(ATTN: ADDS 2nd photo and affiliate Kia wage talks in last 4 paras; UPDATES stock prices)
By Choi Kyong-ae
SEOUL, Aug. 28 (Yonhap) -- Unionized workers at Hyundai Motor Co. have reached a tentative wage and collective bargaining agreement, averting strikes for the first time in eight years, the company and the union said Wednesday.
"The union has decided to accept the company's revised proposals as uncertainties in business environments grow further due to an escalating U.S.-China trade war and Japan's restrictions on exports (of key materials) to South Korea," union spokesman Hong Jae-gwan told Yonhap News Agency over the phone.
Hyundai's 50,293-member union will vote on whether to accept the revised offerings on Sept. 2, he said.
The tentative deal came as a surprise to investors as Hyundai workers went without strikes in each of the past seven years before signing a wage deal. Hyundai's union staged an industrial action every year since its foundation in 1987 except for 2007 and 2009-2011.
On Wednesday, the news sent Hyundai Motor shares 2 percent higher to close at 127,500 won, outperforming the broader KOSPI's 0.86 percent gain. Other Hyundai affiliates also advanced, with Kia Motors Corp. rising 2.5 percent to 42,850 won, and Hyundai Mobis Co. gaining 2.7 percent to 247,000 won.
In its revised offerings, Hyundai Motor proposed an increase of 1.7 percent, or 40,000 won (US$33), in basic monthly salary, 1 1/2 months of wages plus 3 million won in performance-based pay and a cash bonus of between 2.2 million and 6.2 million won per person, depending on working years, the company said in a statement.
The company also suggested 15 Hyundai Motor stocks per person.
Analysts expected Hyundai workers will approve the company's revised offerings in next week's vote as they recognize strikes amid growing market uncertainties could deal a heavy blow to the carmaker's bottom line.
"No major delay is expected in the planned delivery of popular models, such as the Palisade SUV, as concerns of production losses driven by possible strikes are now lifted.

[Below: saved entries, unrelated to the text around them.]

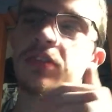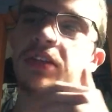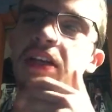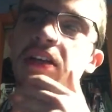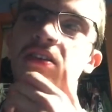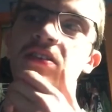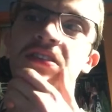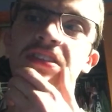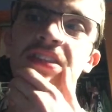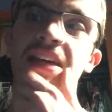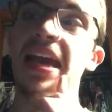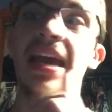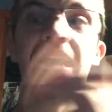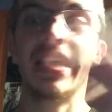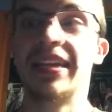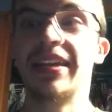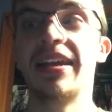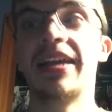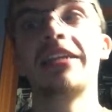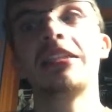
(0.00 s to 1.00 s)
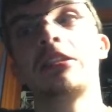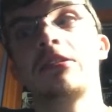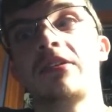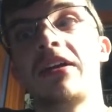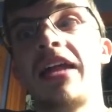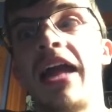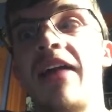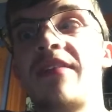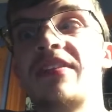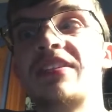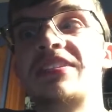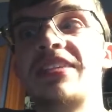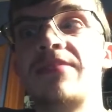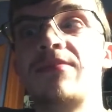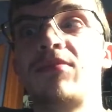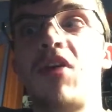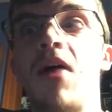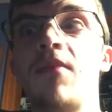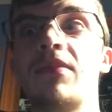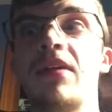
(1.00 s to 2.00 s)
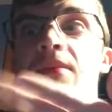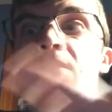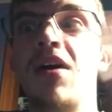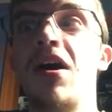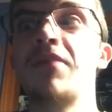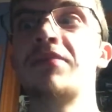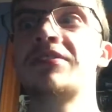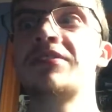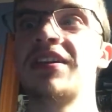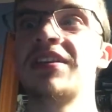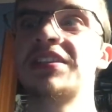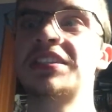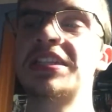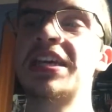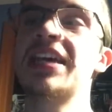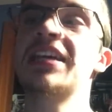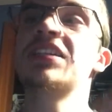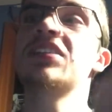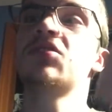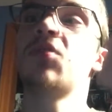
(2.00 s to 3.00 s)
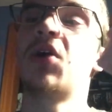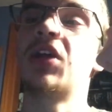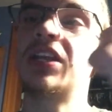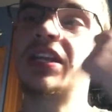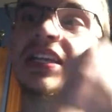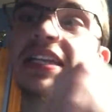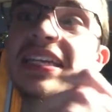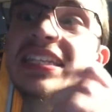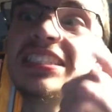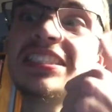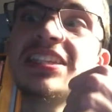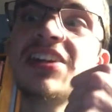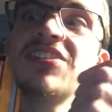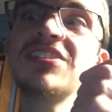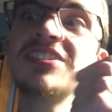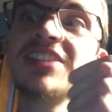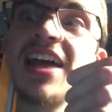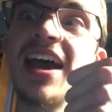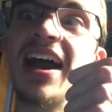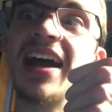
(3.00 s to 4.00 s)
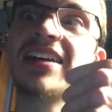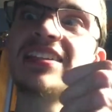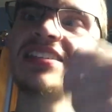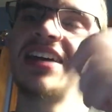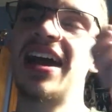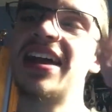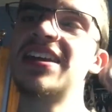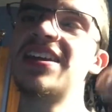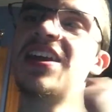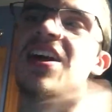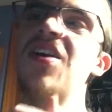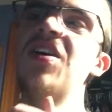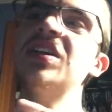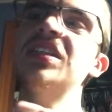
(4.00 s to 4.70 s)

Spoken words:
years, it's going to have the same problem that Mom says. So at least there's that. I know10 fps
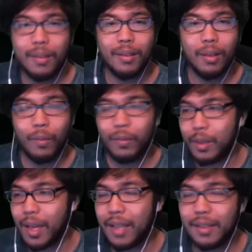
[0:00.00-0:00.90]
Hopefully
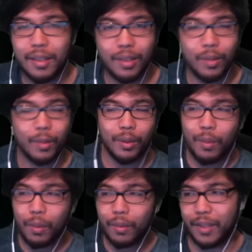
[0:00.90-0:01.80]
you guys did too. We'll do
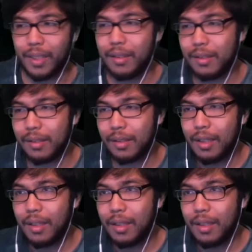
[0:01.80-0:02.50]
more of these.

It will help drive up sales in the second half," Kim Joon-sung, an analyst at Meritz Securities Co., said.
The union initially demanded an increase of 123,526 won in basic monthly pay, and a bonus package worth 30 percent of the company's net income for the one-year period that ends in March next year. Hyundai posted a net income of 1.87 trillion won for the 12 months through March 2019.

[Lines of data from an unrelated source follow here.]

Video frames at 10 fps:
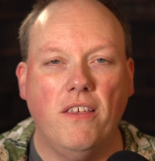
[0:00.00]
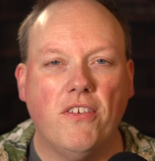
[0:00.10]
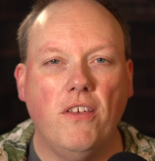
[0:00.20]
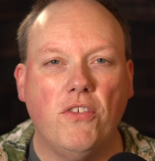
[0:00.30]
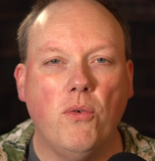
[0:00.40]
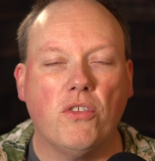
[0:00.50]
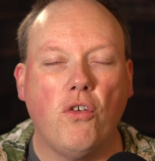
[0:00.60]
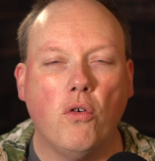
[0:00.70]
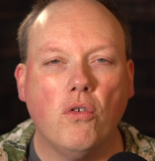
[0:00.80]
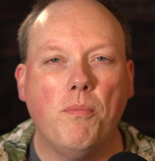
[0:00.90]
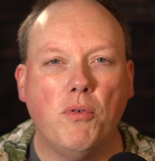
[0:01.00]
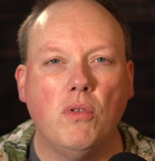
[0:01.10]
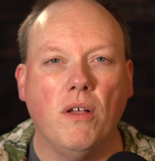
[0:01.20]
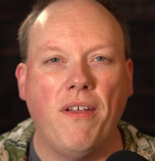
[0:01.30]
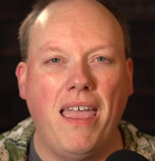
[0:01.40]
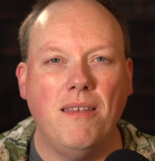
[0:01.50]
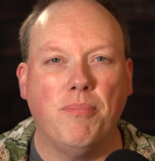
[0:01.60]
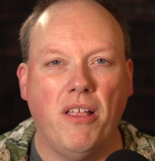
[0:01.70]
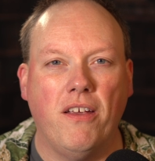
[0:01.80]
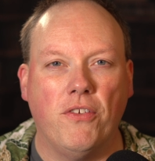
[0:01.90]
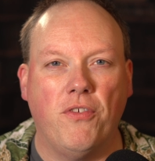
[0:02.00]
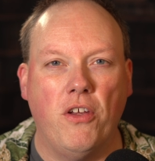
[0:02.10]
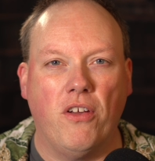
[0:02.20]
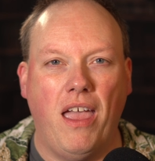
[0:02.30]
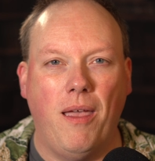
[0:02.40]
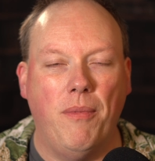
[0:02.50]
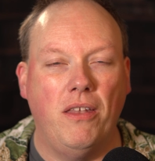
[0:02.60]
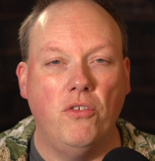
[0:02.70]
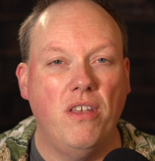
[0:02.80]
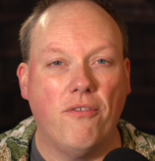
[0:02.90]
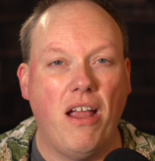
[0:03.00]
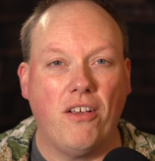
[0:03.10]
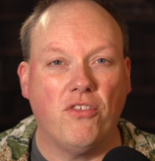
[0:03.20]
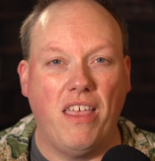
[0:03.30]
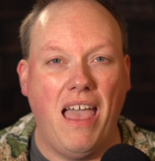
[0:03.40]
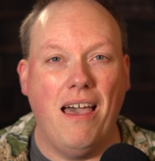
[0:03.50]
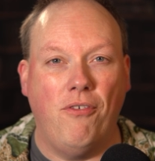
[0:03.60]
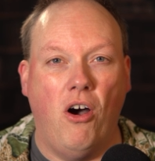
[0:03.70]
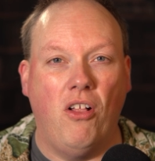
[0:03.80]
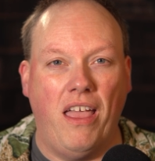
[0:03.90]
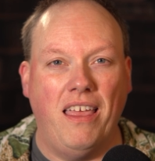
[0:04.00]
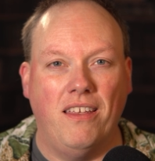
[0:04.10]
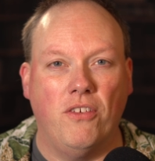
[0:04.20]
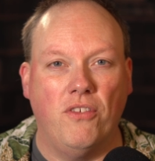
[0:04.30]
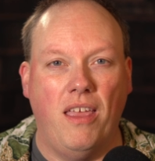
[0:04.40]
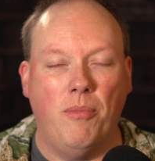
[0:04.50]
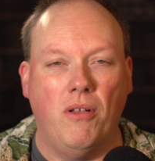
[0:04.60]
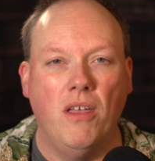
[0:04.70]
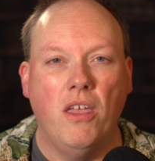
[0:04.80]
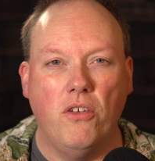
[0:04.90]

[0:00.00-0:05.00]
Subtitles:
This gives you a total pool of 8 players for your game, and you'd never actually have all 8 at your table.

Hyundai balked at the demands, citing challenges ahead such as the trade battle between the world's two biggest economies and Japan's export curbs.
The company reported a net profit of 1.95 trillion won in the January-June period, up 27 percent from 1.54 trillion won a year earlier, helped by a weak won and robust sales of new models like the Palisade sport-utility vehicle.
In the first six months, Hyundai sold a total of 2,210,000 vehicles, slightly up from 2,195,000 a year ago. It has achieved 47 percent of its annual sales target of 4.68 million units this year.
Meanwhile, the union of Hyundai's affiliate Kia Motors Corp. is expected to resume wage negotiations with the company in November when a new union leadership is elected, a company spokesman said.
Kia's 29,545-strong union is demanding an increase of 123,526 won per person in basic monthly pay and a bonus package worth 30 percent of the company's operating profit for the one-year period to March, 2020.
For the 12 months to March 2019, Kia posted a combined 1.45 trillion won in operating income.
Instead of agreeing to the union's demands, Kia suggested an increase of 38,000 won in basic pay, 150 percent of monthly salary in performance-based pay and a cash bonus of 1.7 million won per person. Workers rejected the counterproposal.
The company is asking for a wage freeze, citing challenges ahead, such as an escalating U.S.-China trade war and Japan's export curbs.
Hyundai and Kia together form the world's fifth-biggest carmaker by sales.